Tuesday, June 3rd, 2025

IOI Corporation 2025 Analysis: Strong Downstream Margins, ESG Focus, and Outlook for Malaysia’s Leading Agribusiness 1

CGS International
May 28, 2025

IOI Corporation: Margin Leader in Malaysian Palm Oil Faces Market Headwinds and ESG Transformation

Overview: IOI Corporation’s Market Position and Strategic Focus

IOI Corporation (IOI), a major player on Malaysia’s agribusiness stage, has emerged as a downstream margin leader among integrated plantation companies. This strength is attributed to IOI’s superior procurement strategy and ability to leverage lower feedstock prices, especially when compared to both domestic and Indonesian peers. However, the company faces near-term challenges from intensifying Indonesian competition, elevated palm kernel (PK) prices, and subdued demand, factors that may pressure margins in upcoming quarters.
CGS International has upgraded IOI’s rating to Hold, setting a new target price (TP) of RM3.50, up from RM3.25, as the valuation is rolled forward to FY26F. This report delivers a deep dive into IOI’s financials, segment analysis, ESG commitments, and peer comparison, providing investors and market watchers with a comprehensive perspective.

Financial Performance Review: Q3 FY25 Results in Focus

Q3 FY25 Core Net Profit: RM244 million (down 34% qoq, up 0.4% yoy)
9M FY25 Core Net Profit: RM917 million (up 7% yoy), representing 69% of full-year forecasts.
Key Drivers: Sequential decline in net profit driven by lower crude palm oil (CPO) production and sales volumes, despite higher average selling prices (ASP) for CPO and PK. The downturn was partially cushioned by improved contributions from the resource-based manufacturing segment, particularly the refinery sub-segment.

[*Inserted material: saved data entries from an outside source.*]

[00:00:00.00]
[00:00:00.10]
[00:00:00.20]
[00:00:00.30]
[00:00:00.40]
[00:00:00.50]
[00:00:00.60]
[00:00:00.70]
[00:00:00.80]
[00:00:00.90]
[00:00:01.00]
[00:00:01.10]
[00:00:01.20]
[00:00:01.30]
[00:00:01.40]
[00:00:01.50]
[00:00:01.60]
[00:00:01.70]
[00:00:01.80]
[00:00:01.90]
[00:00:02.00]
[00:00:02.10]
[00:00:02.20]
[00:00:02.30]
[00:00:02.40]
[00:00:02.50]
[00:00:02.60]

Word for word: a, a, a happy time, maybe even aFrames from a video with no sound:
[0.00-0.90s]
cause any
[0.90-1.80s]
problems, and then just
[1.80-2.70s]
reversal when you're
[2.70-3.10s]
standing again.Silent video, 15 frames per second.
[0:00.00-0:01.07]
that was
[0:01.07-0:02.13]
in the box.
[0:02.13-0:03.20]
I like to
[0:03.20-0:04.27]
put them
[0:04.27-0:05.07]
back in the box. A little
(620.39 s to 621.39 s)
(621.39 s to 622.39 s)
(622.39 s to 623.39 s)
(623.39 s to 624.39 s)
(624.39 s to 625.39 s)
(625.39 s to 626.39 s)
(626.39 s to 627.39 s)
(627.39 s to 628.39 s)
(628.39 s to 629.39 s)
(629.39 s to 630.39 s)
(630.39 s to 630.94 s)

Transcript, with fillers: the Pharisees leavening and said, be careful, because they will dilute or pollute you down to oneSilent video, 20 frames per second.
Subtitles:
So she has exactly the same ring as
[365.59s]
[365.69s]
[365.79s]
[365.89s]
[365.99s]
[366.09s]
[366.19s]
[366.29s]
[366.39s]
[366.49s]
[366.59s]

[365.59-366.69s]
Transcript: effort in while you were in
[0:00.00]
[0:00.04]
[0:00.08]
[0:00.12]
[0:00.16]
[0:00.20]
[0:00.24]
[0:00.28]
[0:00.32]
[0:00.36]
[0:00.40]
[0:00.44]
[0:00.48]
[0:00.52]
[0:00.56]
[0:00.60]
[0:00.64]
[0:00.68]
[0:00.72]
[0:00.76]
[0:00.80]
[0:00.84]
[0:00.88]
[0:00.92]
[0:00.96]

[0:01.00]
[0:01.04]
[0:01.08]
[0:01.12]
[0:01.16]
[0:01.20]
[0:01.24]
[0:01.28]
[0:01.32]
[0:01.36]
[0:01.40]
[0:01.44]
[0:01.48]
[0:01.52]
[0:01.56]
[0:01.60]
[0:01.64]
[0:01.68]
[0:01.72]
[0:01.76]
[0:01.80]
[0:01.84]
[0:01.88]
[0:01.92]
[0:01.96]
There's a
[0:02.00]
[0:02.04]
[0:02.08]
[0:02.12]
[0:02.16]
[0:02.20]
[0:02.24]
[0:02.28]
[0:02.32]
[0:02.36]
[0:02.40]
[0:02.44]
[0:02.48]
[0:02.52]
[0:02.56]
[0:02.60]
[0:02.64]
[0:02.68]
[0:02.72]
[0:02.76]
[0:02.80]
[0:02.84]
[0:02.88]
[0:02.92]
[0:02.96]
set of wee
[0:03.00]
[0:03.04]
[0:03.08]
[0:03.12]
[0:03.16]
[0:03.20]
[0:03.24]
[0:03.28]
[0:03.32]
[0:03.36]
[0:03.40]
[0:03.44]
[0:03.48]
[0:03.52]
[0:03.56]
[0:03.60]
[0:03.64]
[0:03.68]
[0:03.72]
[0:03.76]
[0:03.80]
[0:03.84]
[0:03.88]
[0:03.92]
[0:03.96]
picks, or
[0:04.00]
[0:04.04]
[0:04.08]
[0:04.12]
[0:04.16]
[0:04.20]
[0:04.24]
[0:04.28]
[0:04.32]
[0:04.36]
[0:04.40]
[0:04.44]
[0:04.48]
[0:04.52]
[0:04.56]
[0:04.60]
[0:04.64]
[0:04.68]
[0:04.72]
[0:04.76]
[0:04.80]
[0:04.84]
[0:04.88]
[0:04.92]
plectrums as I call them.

Segmental Performance Snapshot

Segment 2QFY25 3QFY25 QoQ % Chg YoY % Chg 9MFY25 YoY % Chg (9M)
Revenue (RMm) 2,965.8 2,735.6 (7.8) 11.1 8,374.6 18.6
EBITDA (RMm) 495.7 283.3 (42.8) (21.3) 1,203.9 0.5
Core Net Profit (RMm) 369.1 244.3 (33.8) 0.4 916.7 9.4

Downstream Operations: Industry-Leading Margins and Strategic Advantages

Downstream Operating Margin: Improved to 2.4% in 3QFY25 (from 0.2% in 2QFY25 and 2.3% in 3QFY24).
Drivers: Gains attributed to higher refinery margins and IOI’s effective procurement, enabling it to benefit more from lower feedstock costs than peers, especially those with Indonesian operations.
Sustainability Outlook: While IOI’s downstream margin leads the sector, the outlook for 4QFY25 is cautious. Heightened competition from Indonesia and high PK prices are expected to pressure oleochemical margins, compounded by weak demand. The specialty fats segment, via IOI’s associate Bunge Loders Croklaan, is expected to maintain robust margins, particularly for cocoa butter equivalents.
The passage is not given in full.